We pursue opportunities that align with our defined thesis and business plan where we have strong conviction in our ability to execute. Through an active ownership model and best-in-class property management, Nitya has realized above market returns through significant revenue and NOI growth across our diversified portfolio.

Total acquisitions 70
Total Dollars of Assets Acquired $2.0 billion
Total Dispositions 29
Total Dollars of Assets Sold ~$500mm
Realized Average Net MoM 1.6x
Realized Average Net IRR 21%
Average Hold Period 2.7 years

*The bar chart is for illustrative purposes only.  We have provided estimates based on past performance.  Historically, our average total net return has approximated 21% annually which includes an 8% annual cash return (paid quarterly).  For illustration purposes, we have shown using those estimates what a $100,000 investment would earn in cash annually and total return over a 7 year period.  Note past performance and these estimates and assumption are not indicative of future results.

Investment Strategy

We seek to capitalize on favorable economic and demographic trends and supply/demand dynamics through the strategic acquisition of assets across all real estate verticals.

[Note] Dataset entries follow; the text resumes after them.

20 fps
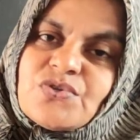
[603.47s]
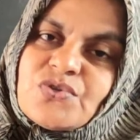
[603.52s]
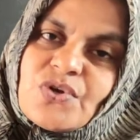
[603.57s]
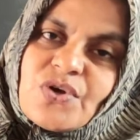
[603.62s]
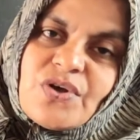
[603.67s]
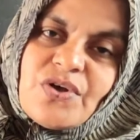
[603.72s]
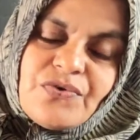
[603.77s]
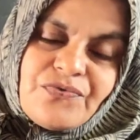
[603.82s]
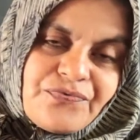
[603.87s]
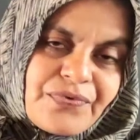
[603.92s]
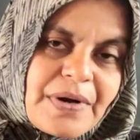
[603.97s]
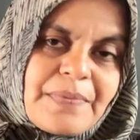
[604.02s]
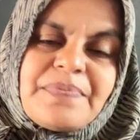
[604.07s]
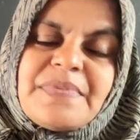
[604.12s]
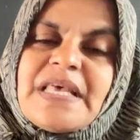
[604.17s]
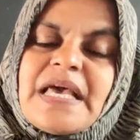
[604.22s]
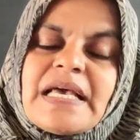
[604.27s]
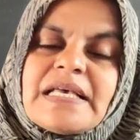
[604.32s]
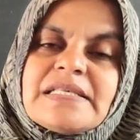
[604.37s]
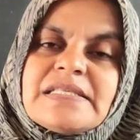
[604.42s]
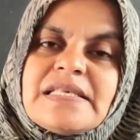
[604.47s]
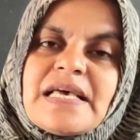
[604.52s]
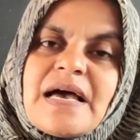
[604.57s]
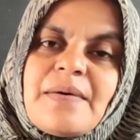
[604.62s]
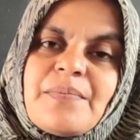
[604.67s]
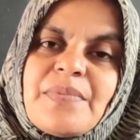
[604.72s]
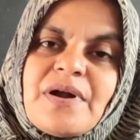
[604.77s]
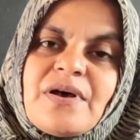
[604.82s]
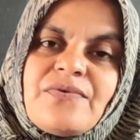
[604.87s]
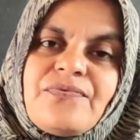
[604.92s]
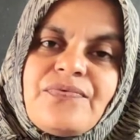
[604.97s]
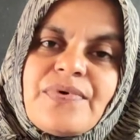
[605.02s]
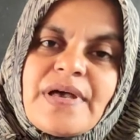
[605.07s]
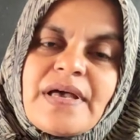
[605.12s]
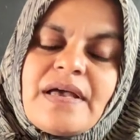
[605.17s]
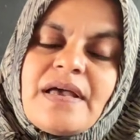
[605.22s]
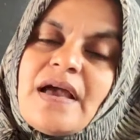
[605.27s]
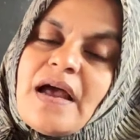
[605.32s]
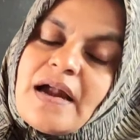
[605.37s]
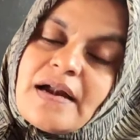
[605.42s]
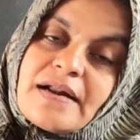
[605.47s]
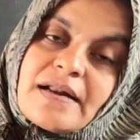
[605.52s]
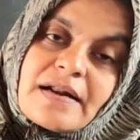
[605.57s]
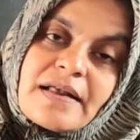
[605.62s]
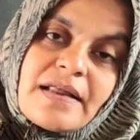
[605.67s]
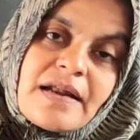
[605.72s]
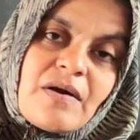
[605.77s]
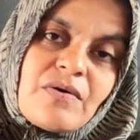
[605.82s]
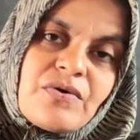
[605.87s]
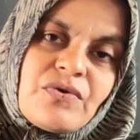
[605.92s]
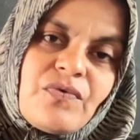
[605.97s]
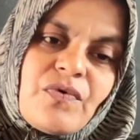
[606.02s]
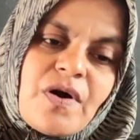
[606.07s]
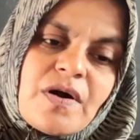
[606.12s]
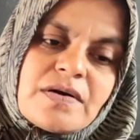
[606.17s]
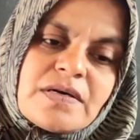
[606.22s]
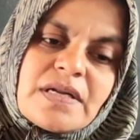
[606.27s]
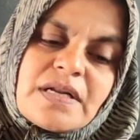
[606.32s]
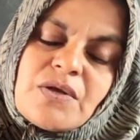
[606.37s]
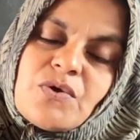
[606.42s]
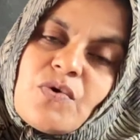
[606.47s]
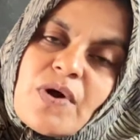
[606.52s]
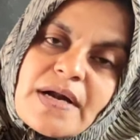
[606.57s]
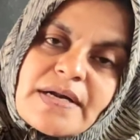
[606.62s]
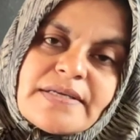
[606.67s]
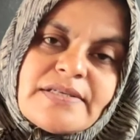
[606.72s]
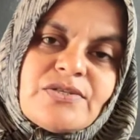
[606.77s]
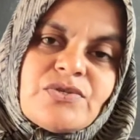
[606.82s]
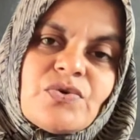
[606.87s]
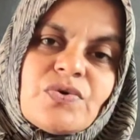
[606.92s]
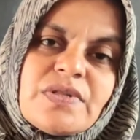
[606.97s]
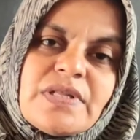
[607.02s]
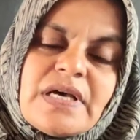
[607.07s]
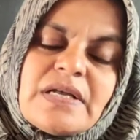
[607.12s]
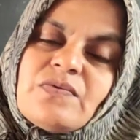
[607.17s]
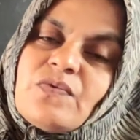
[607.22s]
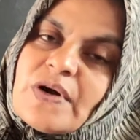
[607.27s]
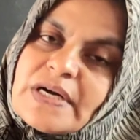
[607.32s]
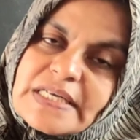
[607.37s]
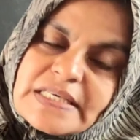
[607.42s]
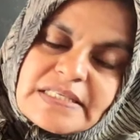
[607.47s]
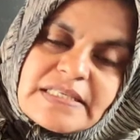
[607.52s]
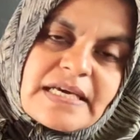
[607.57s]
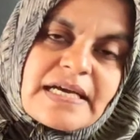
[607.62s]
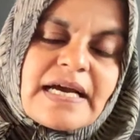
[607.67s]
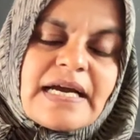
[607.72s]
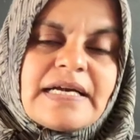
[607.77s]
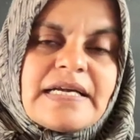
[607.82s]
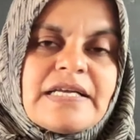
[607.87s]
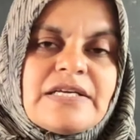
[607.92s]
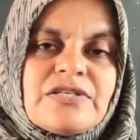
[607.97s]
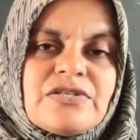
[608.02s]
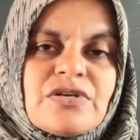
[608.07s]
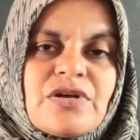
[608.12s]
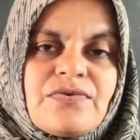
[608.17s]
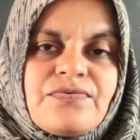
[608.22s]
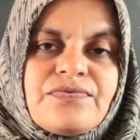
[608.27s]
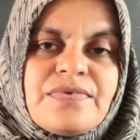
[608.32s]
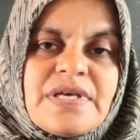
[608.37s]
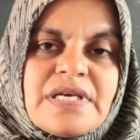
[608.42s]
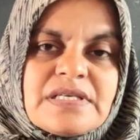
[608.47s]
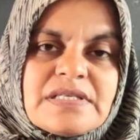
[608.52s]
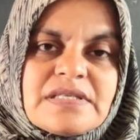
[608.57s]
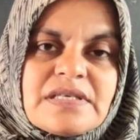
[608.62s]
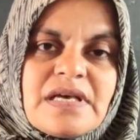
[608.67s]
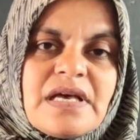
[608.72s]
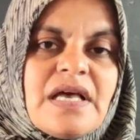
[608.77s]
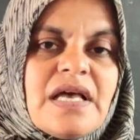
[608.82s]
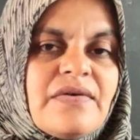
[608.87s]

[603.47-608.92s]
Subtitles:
So, from the example of underground water, you understood that what is the condition of this,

Tangible Income-Producing Assets with Attractive Risk Adjusted Returns

  • Cash yielding assets: Returns are typically paid quarterly in cash based on net operating income (NOI) generated
  • Real assets with intrinsic collateral and land value with downside protection
  • Downside Protection: Assets serve a non-discretionary need with stable underlying demand in all economic cycles

Multifamily

RECESSION-RESILIENT ASSET CLASS

While most asset classes follow broader economic performance and are driven by higher levels of disposable income, money supply, and expansionary policy, the underlying demand fundamentals for multifamily real estate assets remain stable and insulated regardless of economic cycle.

In tougher economic climates, Class A and B+ renters may be forced to trade down to Class B/C multifamily assets. Specifically, in 2008 and 2009, occupancy levels in B and C multifamily assets declined by ~1.0–2.6% in each year. Ultimately, everyone needs a safe and comfortable community to live in during robust and weak economic cycles.

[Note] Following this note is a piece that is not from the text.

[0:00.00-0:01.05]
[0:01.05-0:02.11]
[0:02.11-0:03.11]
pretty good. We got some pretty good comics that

Multifamily properties have exhibited greater resiliency in maintaining asset values and has experienced lower volatility with market rents and occupancy levels relative to other property types. Property performance data for Class B and C apartments in Houston from 2008 to 2010 specifically exhibited a 2-3% standard deviation of annual occupancy change from 2003 through 2013.

Competitive Advantage

As active investor-operators, we take a disciplined approach across all avenues pre and post-acquisition. Through rigorous underwriting derived from in-depth market research and data analysis, a thorough due diligence process, and a holistic, hands-on asset management model, we are able to closely monitor key performance indicators used to evaluate and ultimately optimize asset performance.

Operational, marketing, and leasing strategies implemented at the site level place heavy emphasis on customer service, which we believe to be paramount in successful property management.

Karya Property Management

As multifamily owners, we began by hiring third-party property management firms to manage our assets. Over time, we observed an intrinsic misalignment of interests resulting from a focus on revenues as opposed to NOI maximization through the strategic management of capex and expenses.

Karya Property Management was formed to execute on the shared goal of asset appreciation through a comprehensive management approach. All construction, maintenance and repairs are conducted internally enabling significant long-term cost savings. Additionally, we heavily invest in the latest technology solutions to track real-time asset performance to enable proactive strategy and enhanced efficiency.